Summary: Living a life touched by God

A Life that is More than Normal 21st Sunday after Pentecost October 24, 2004

Luke 17:11-19 Now on his way to Jerusalem, Jesus traveled along the border between Samaria and Galilee. As he was going into a village, ten men who had leprosy met him. They stood at a distance and called out in a loud voice, "Jesus, Master, have pity on us!" When he saw them, he said, "Go, show yourselves to the priests." And as they went, they were cleansed. One of them, when he saw he was healed, came back, praising God in a loud voice. He threw himself at Jesus’ feet and thanked him - and he was a Samaritan. Jesus asked, "Were not all ten cleansed? Where are the other nine? Was no found to return and give praise to God except this foreigner?" Then he said to him, "Rise and go; your faith has made you well."

Dear Brothers & Sisters in Christ;

On the way to Jerusalem to face the cross, Jesus encounters ten lepers - ten outcasts - ten people with, for their time at least, a sentence of death. By the rules of their society, rules created because of the fear of contamination, lepers were forced to live apart from everyone else, and on those occasions when they drew near to others for one reason or other, to announce their presence and to warn others to stand off. Until relatively recently lepers were treated as the living dead - shunned and avoided, they were regarded as unclean, - as people most likely guilty of great sin, - as people beyond help.

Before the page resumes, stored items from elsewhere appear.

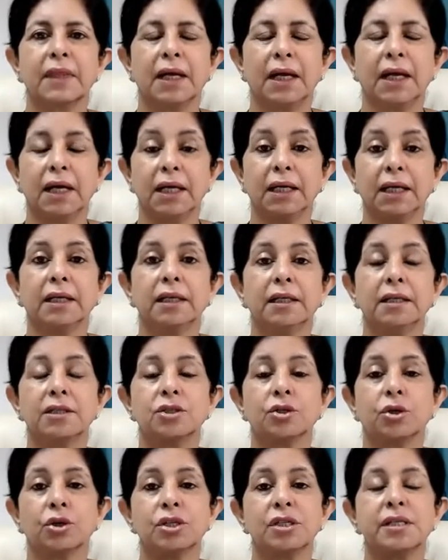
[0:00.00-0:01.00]

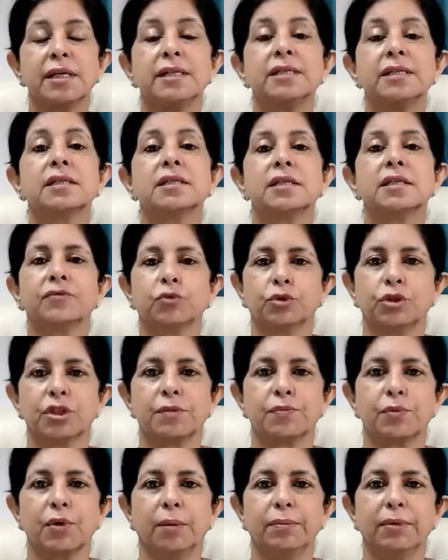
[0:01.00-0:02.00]
alert or sensitive to this
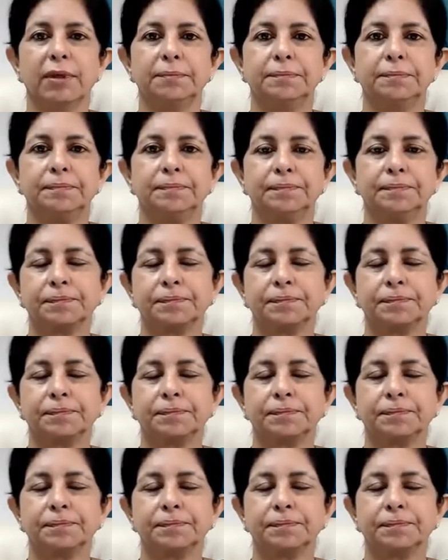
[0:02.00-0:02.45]
problem?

But as Jesus enters a village ten lepers approach him, and mindful of the rules of their society, mindful of their need to avoid contaminating anyone, and mindful too of the fear that others had of them, they call out to Jesus from a distance: "Jesus, Master, have pity on us!" What a poor, pathetic cry that must have been. Jesus does respond, but he does so in a most unusual manner. Rather than saying, as he had said to others, "Be healed - rise up - look and see - take up your bed and walk", Jesus says "Go, show yourselves to the priests". Can you see the possible confusion? They have asked for mercy - they have asked to be healed, but Jesus does nothing for them other than tell them to go and act as if they are healed - to go and present themselves to the priests as if they were whole, healed, accepted, living people. Yet, despite the possible confusion in understanding what Jesus was saying, they go, and as they go they are cleansed.

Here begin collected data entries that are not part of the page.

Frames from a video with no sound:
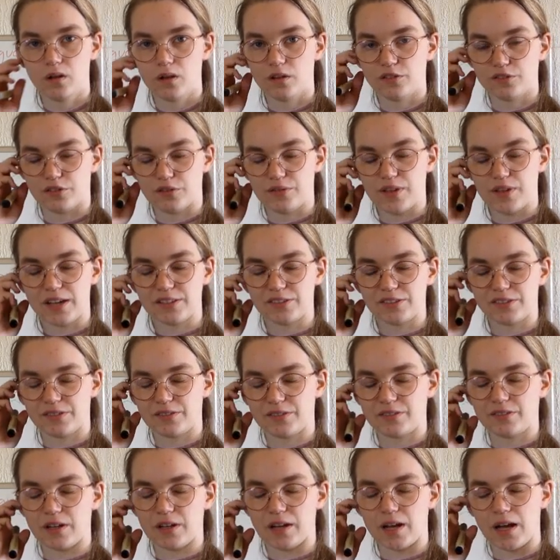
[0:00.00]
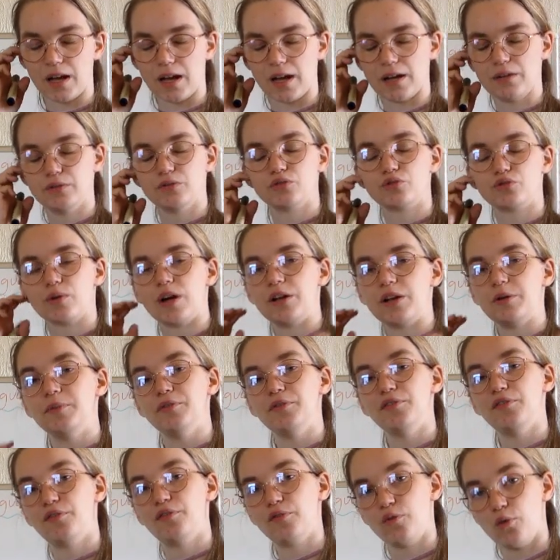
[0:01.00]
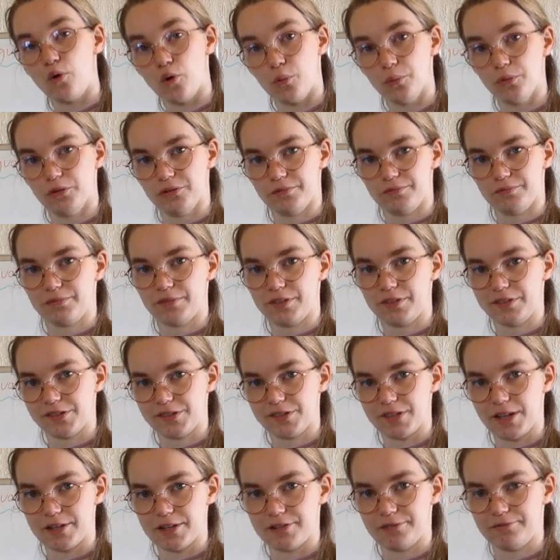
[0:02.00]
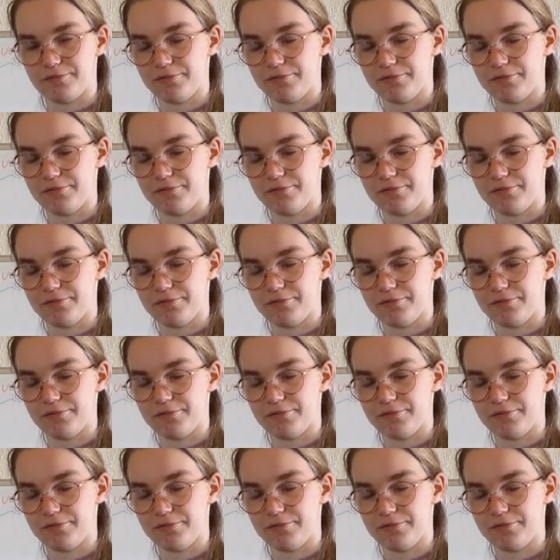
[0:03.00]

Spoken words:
So that's how you try to be formal instead.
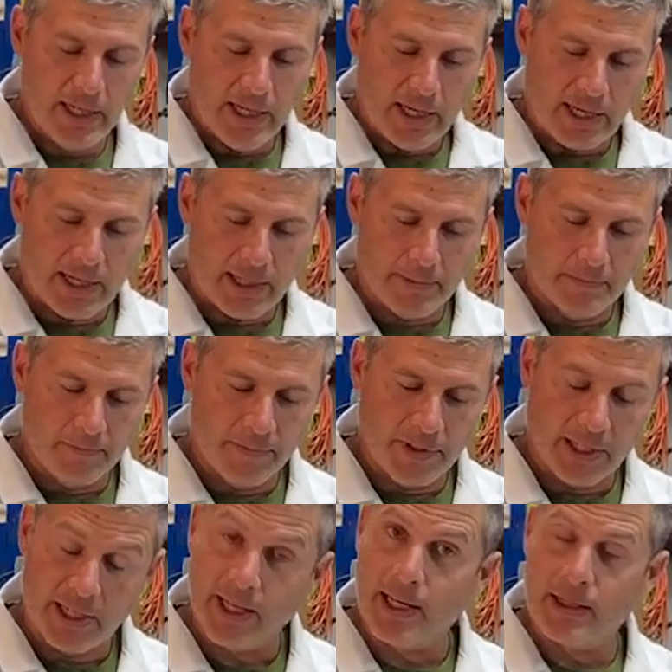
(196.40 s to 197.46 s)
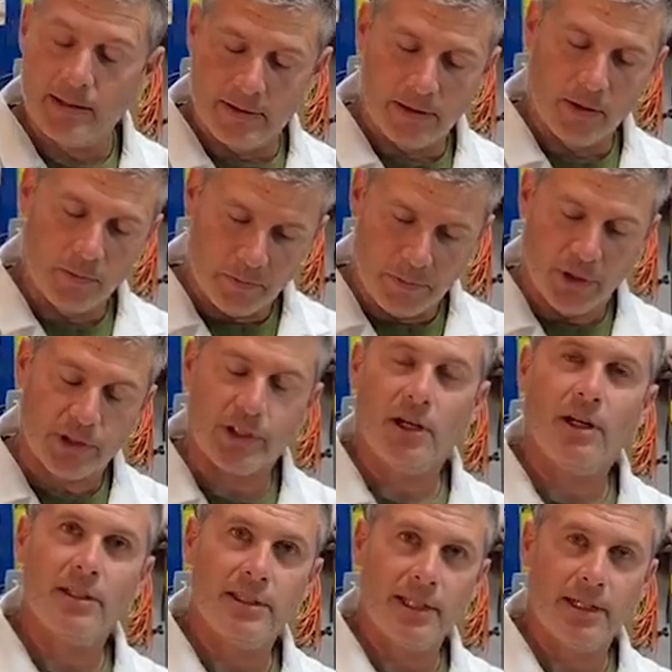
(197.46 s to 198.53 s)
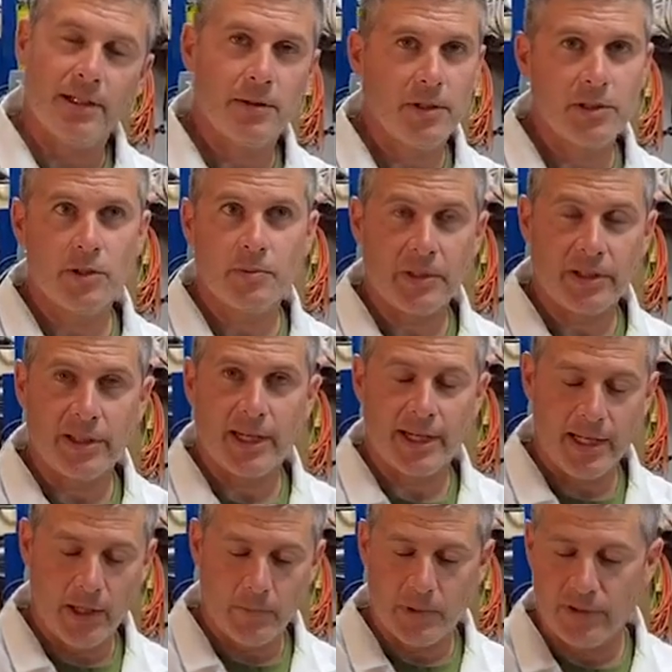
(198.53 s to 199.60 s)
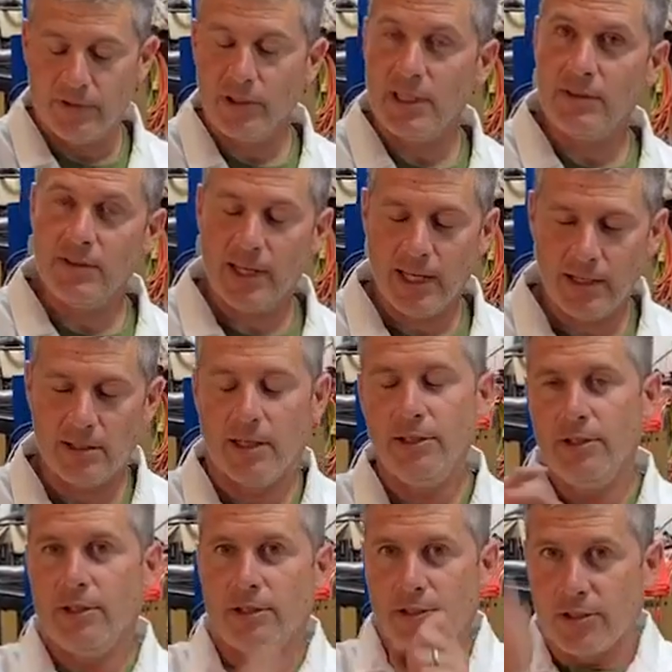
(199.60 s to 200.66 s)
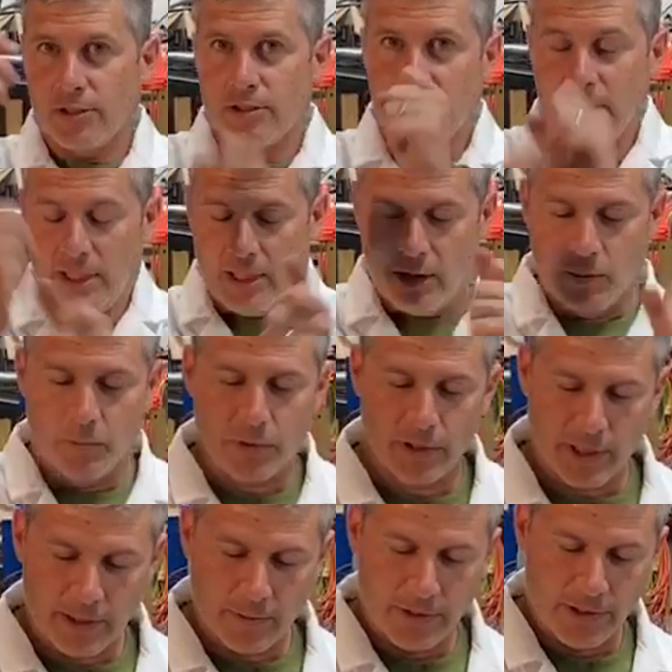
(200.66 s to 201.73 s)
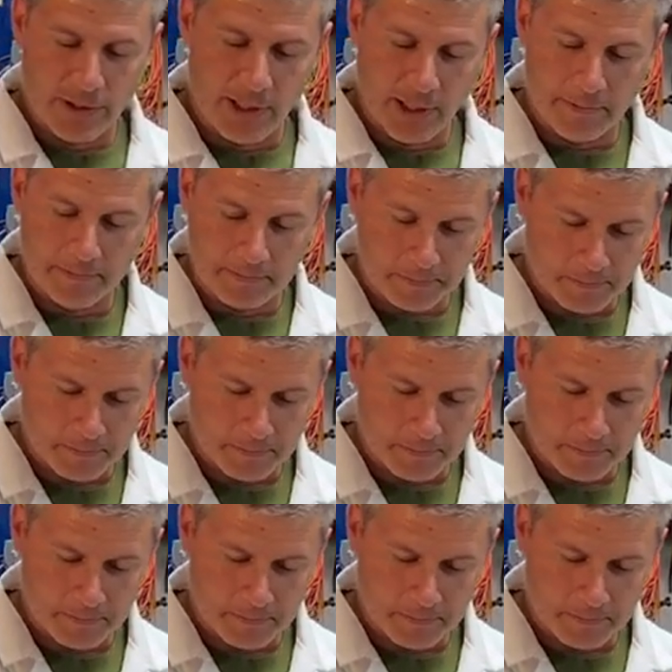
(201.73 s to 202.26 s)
Um, and again, don't push it all in there, otherwise you won't be able to get it out. But if you leave the end on, you can just pull it out when you're done.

Now as we know, one of the ten, a Samaritan man upon realizing he has been healed, turns back and praising God with a loud voice he comes to Jesus, falls at his feet and thanks him. And Jesus looks upon him - and he says something very important for all his disciples to hear. He says, "Were not all ten cleansed? Where are the other nine? Was no found to return and give praise to God except this foreigner?" Then he said to him, "Rise and go; your faith has made you well."

Notice Jesus didn’t say his faith had "cured" him - the other nine were cured of leprosy, even though they didn’t come back. Jesus said his faith had made him well. Jesus here meant something more than being cured, here Jesus meant the man had been saved through faith and made whole again. My friends, this should not surprise us, for this is how the Bible explains the saving of anyone, through faith. But it might surprise you to see faith as something that leads us to a life that is more than normal.

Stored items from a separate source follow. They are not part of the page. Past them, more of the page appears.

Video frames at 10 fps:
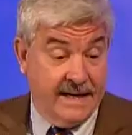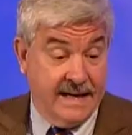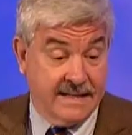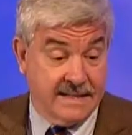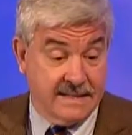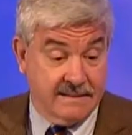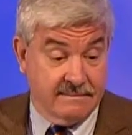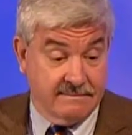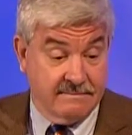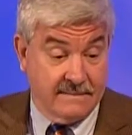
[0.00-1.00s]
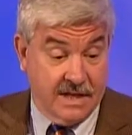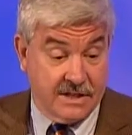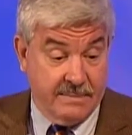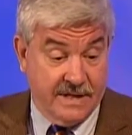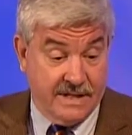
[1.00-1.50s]
against
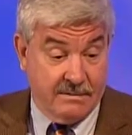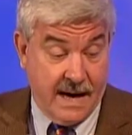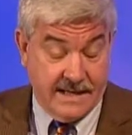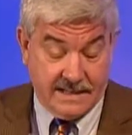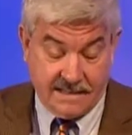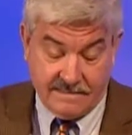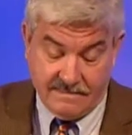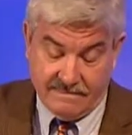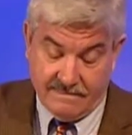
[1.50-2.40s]
LGBT rights. Yeah.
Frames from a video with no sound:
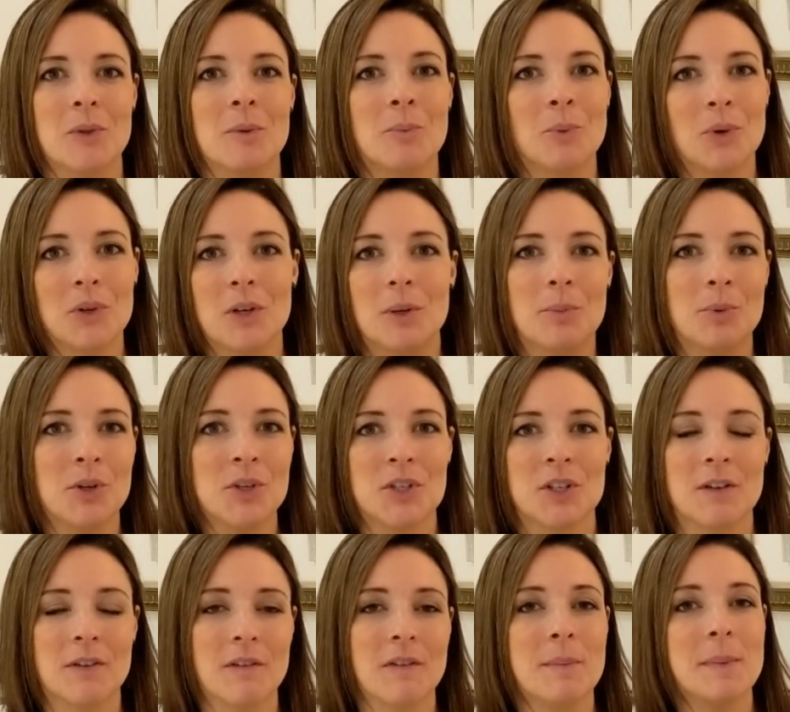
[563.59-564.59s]
The more you're
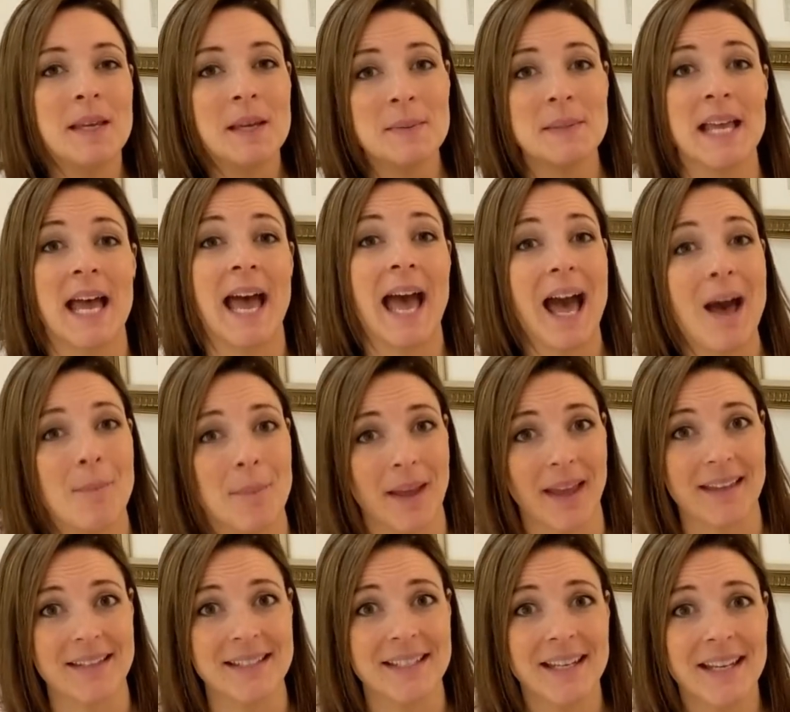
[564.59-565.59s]
appreciative of it, it becomes a
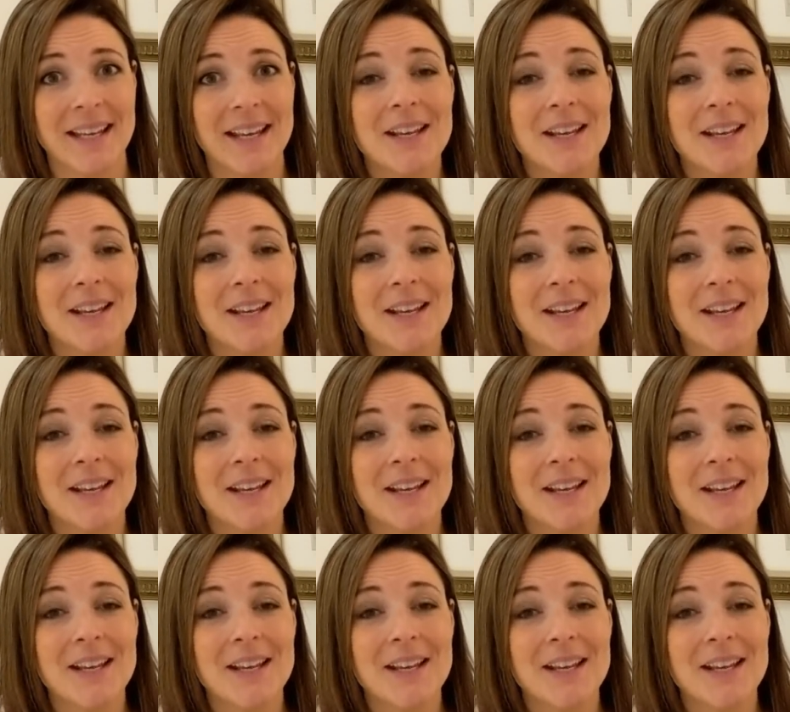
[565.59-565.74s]
habit.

Think of it this way: Nine lepers got healed, one got saved. Nine people go away from Jesus healed, but not saved, because they put their lives as lepers, as outcasts, as dead people, behind them. They go in obedience most certainly, but they go in a hurry, anxious to be on with it, to begin living like everyone lives. They go away unsaved because all they really want is a normal life - a life like that they have dreamed of, a life like that which they had before they became lepers, - a life like everyone else’s: of going to school, driving to work on Mondays, attending synagogue on Friday night if nothing more interesting is going on, of eating yogurt out of plastic containers, meeting someone and maybe starting a family of nice, normal, ordinary kids.

But the tenth leper - he is not in such a hurry to forget how bad it was - he’s not in such a hurry to get a normal life.